§ **WHAT THIS TASK INVOLVES**
Copy exactly. Include the line containing "[00:00:00.80]", every line after it, and the last line below, but no pictures.

Collected data entries:
^^^^
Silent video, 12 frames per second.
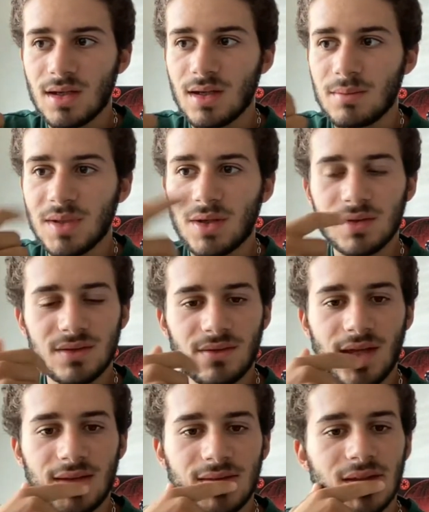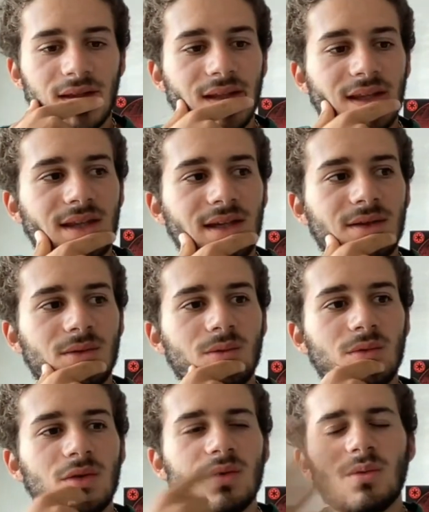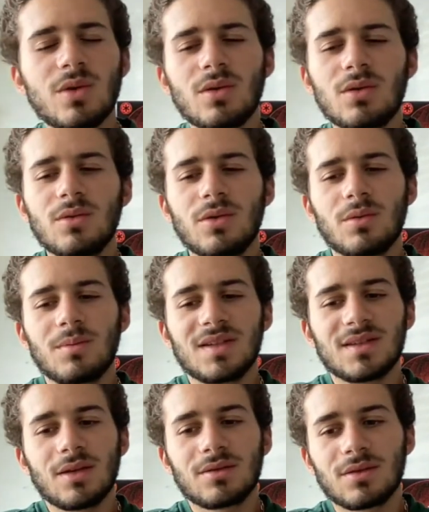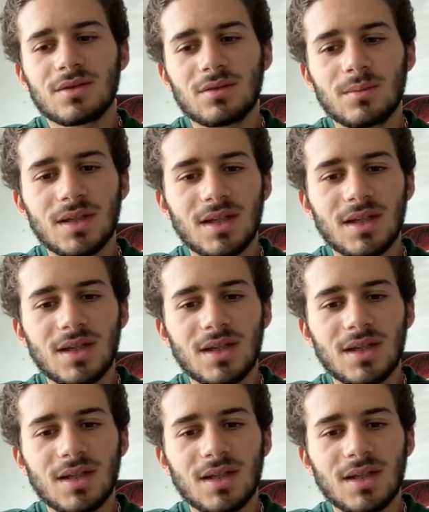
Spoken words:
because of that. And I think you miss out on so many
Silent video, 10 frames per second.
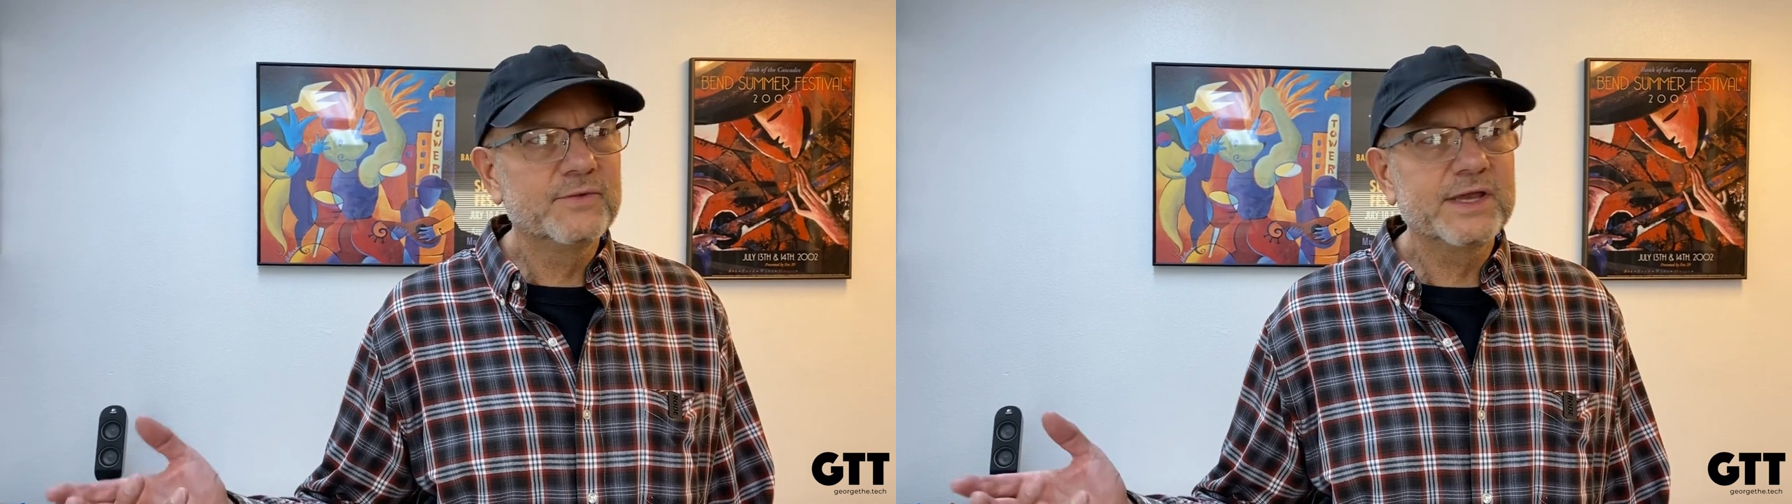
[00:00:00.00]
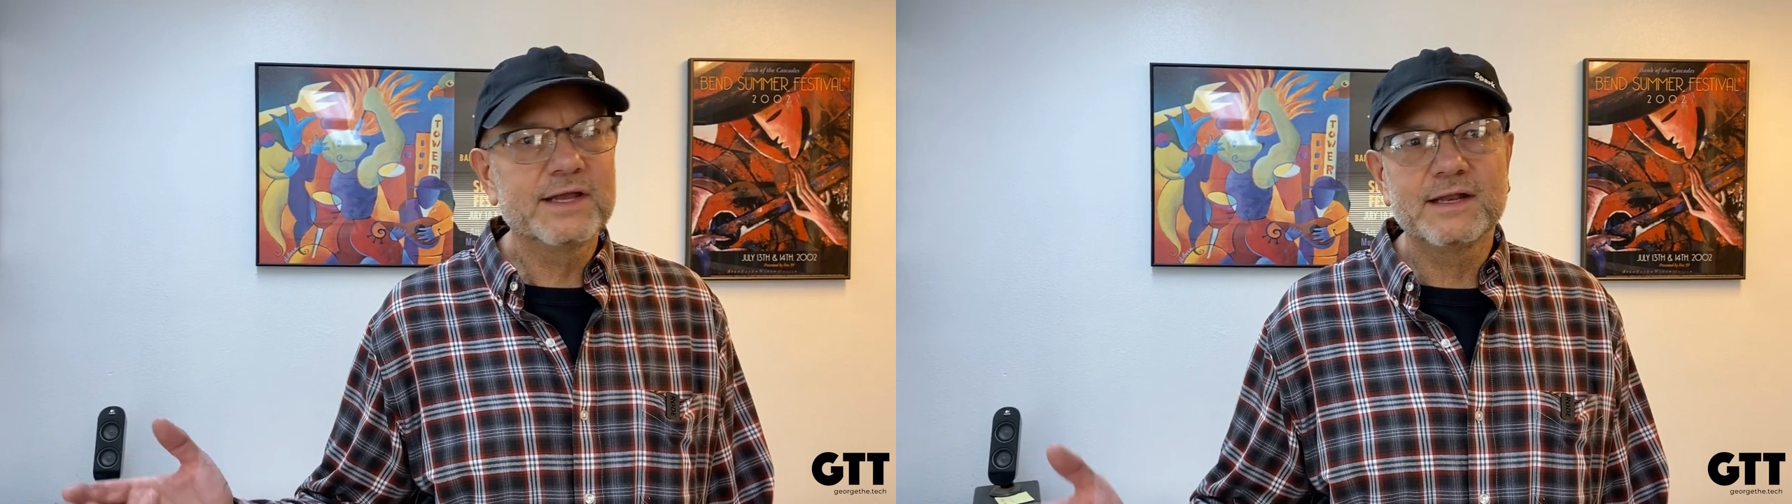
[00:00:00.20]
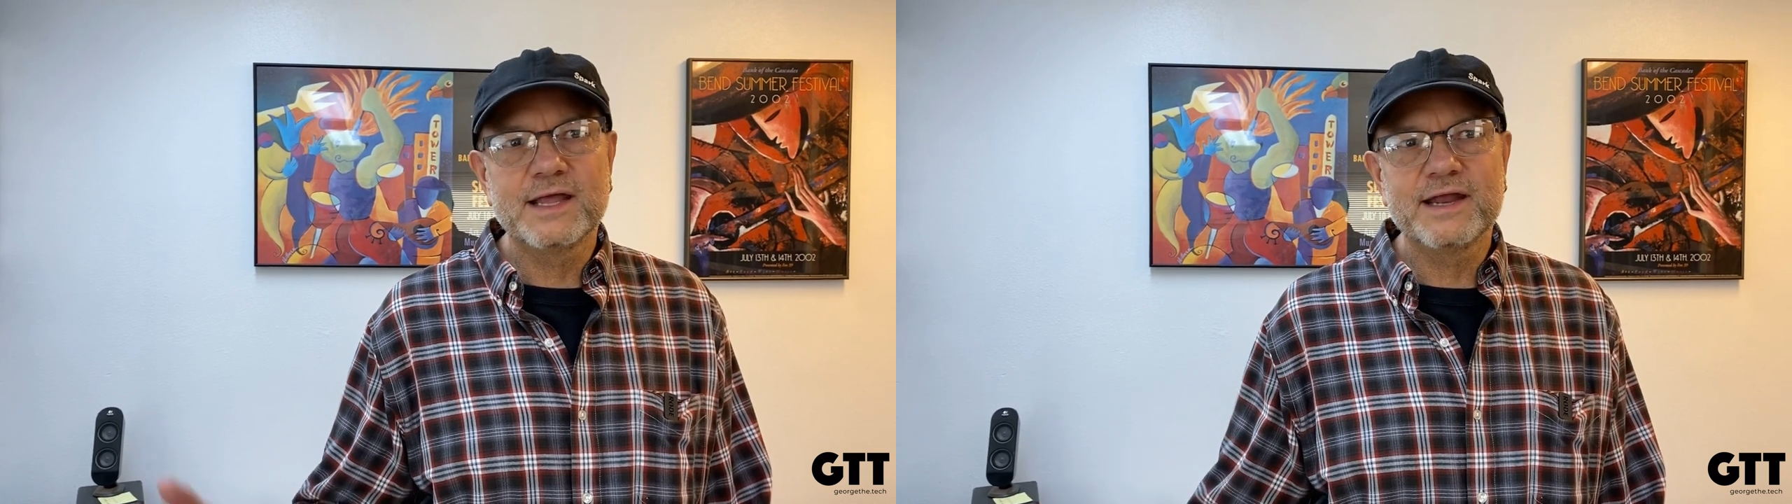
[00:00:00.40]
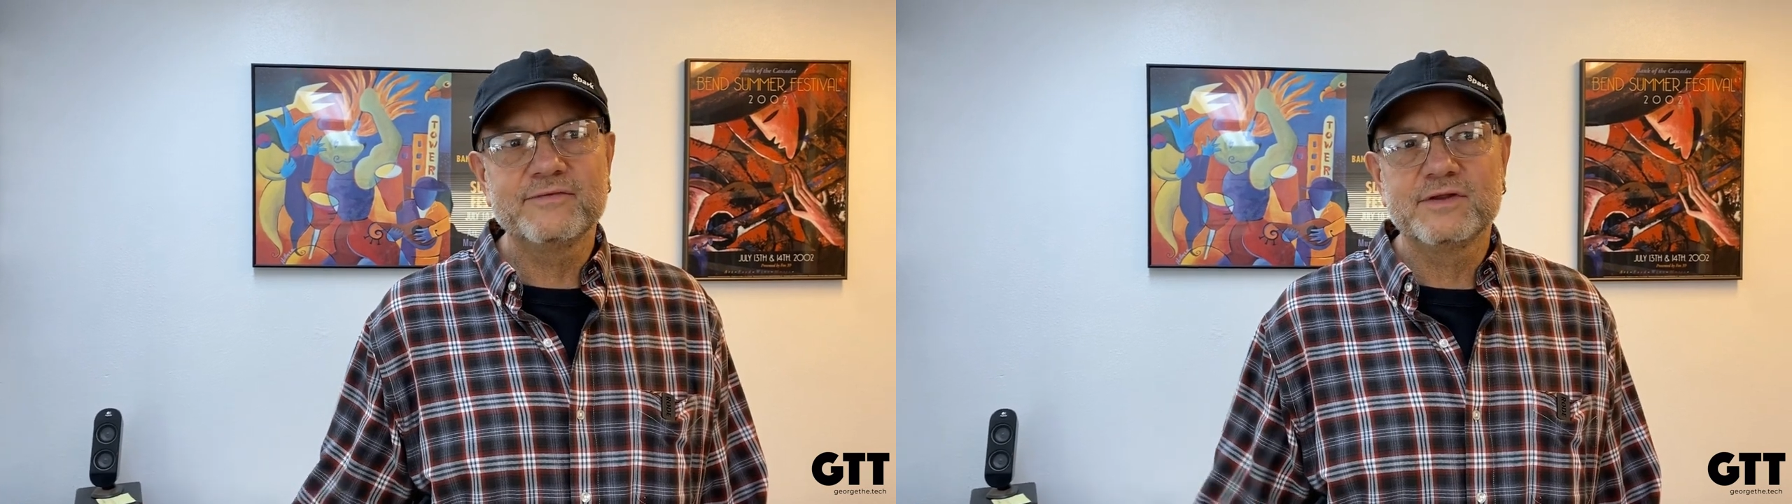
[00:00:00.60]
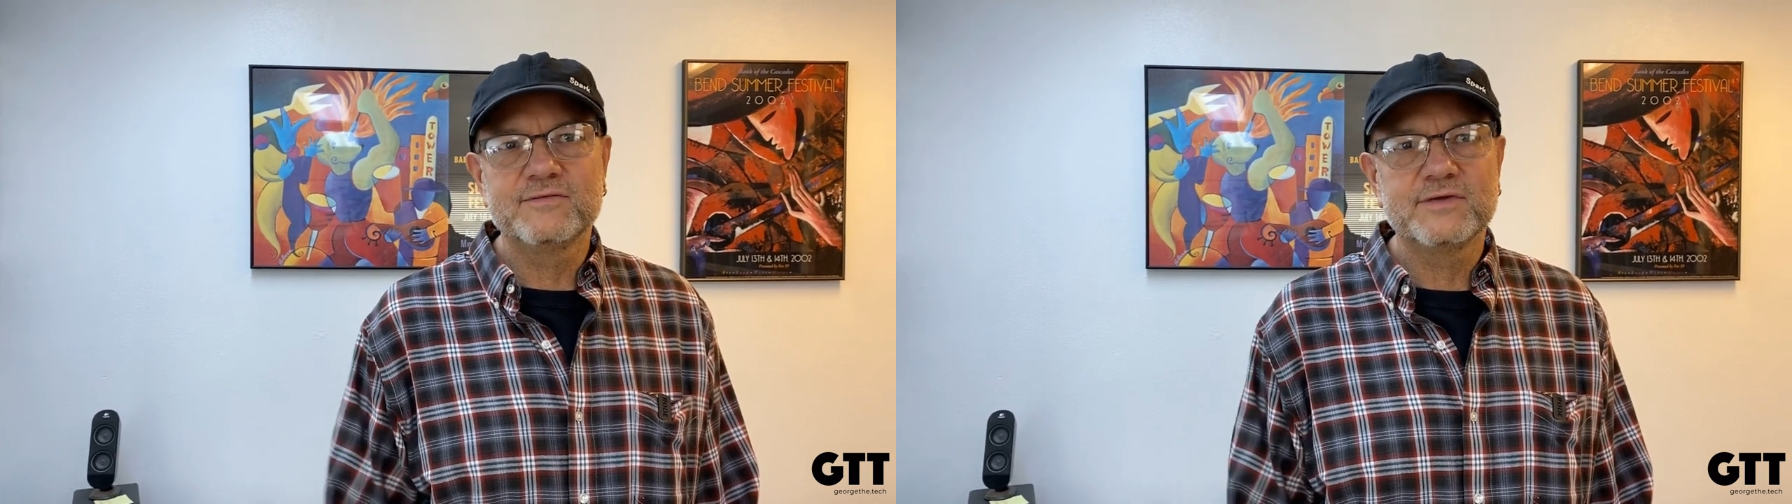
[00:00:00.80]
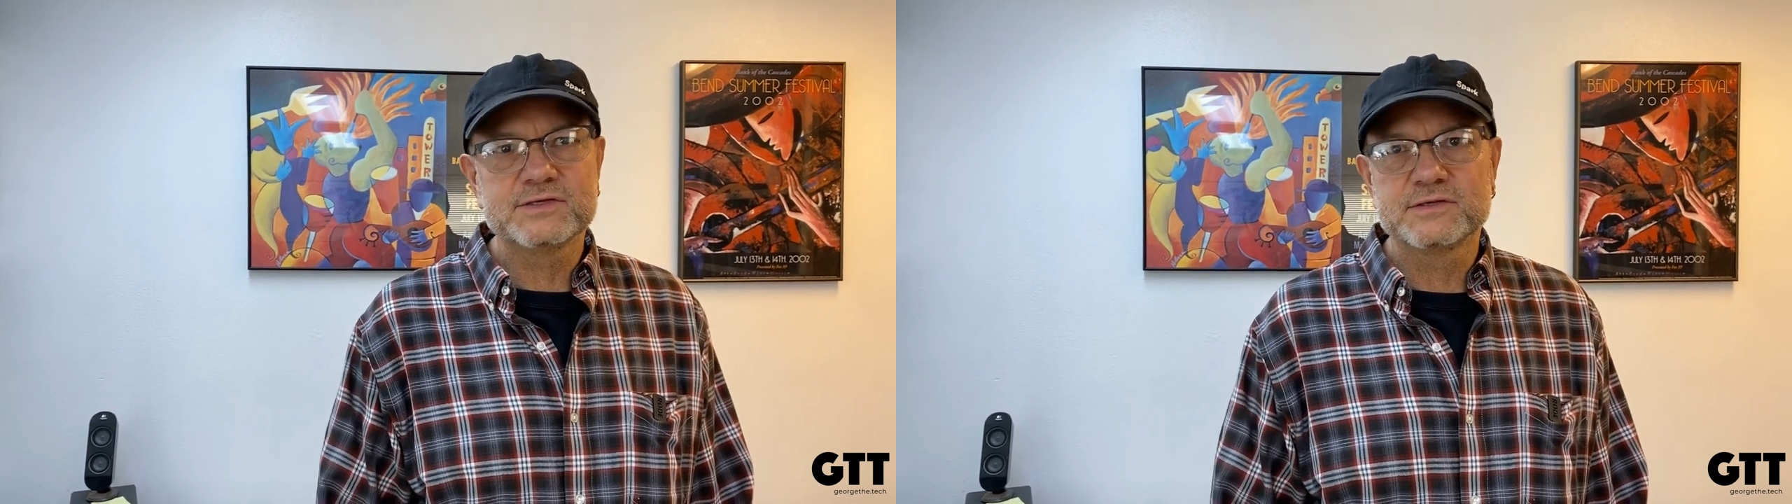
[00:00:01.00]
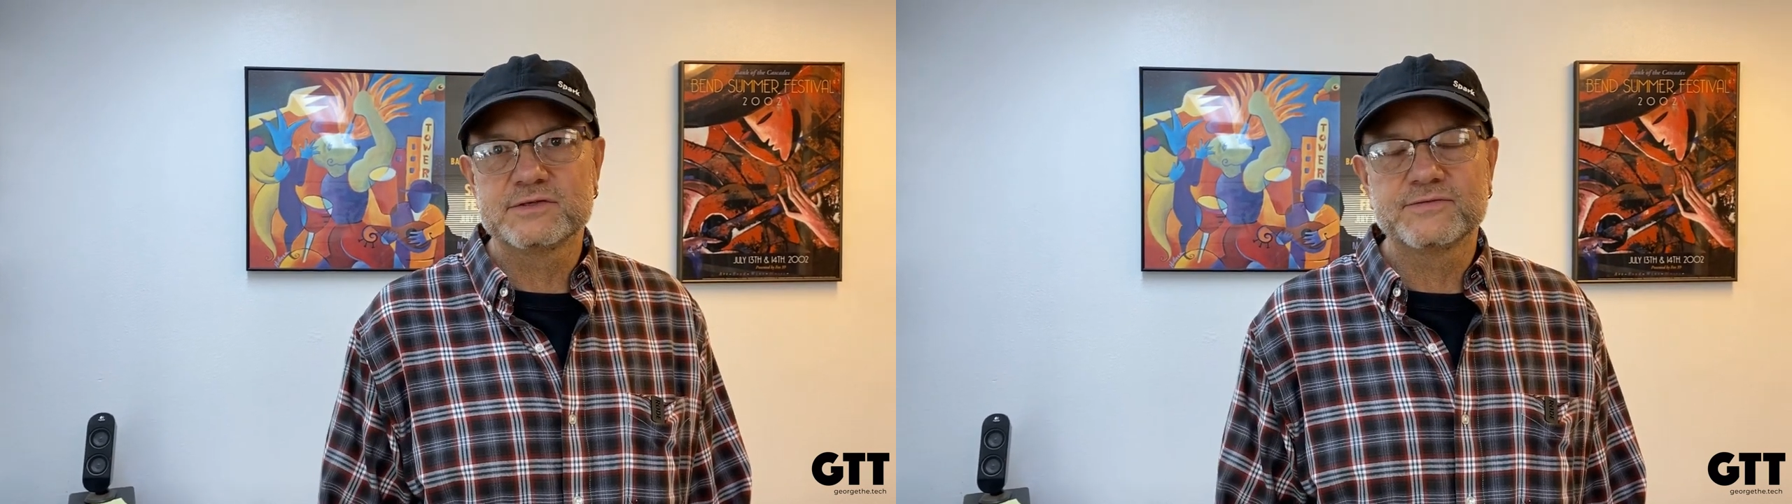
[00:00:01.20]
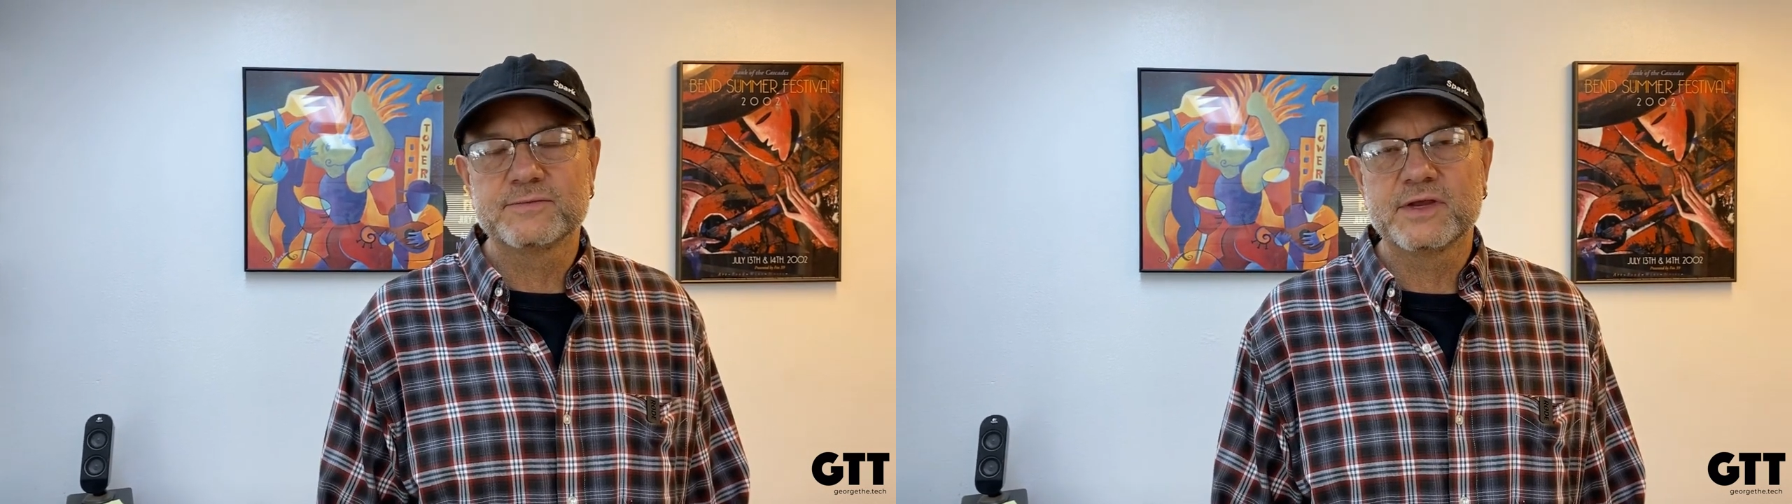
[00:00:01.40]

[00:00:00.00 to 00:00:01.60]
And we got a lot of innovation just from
^^^^
§ **THE ANSWER**
[00:00:00.80]
[00:00:01.00]
[00:00:01.20]
[00:00:01.40]

[00:00:00.00 to 00:00:01.60]
And we got a lot of innovation just from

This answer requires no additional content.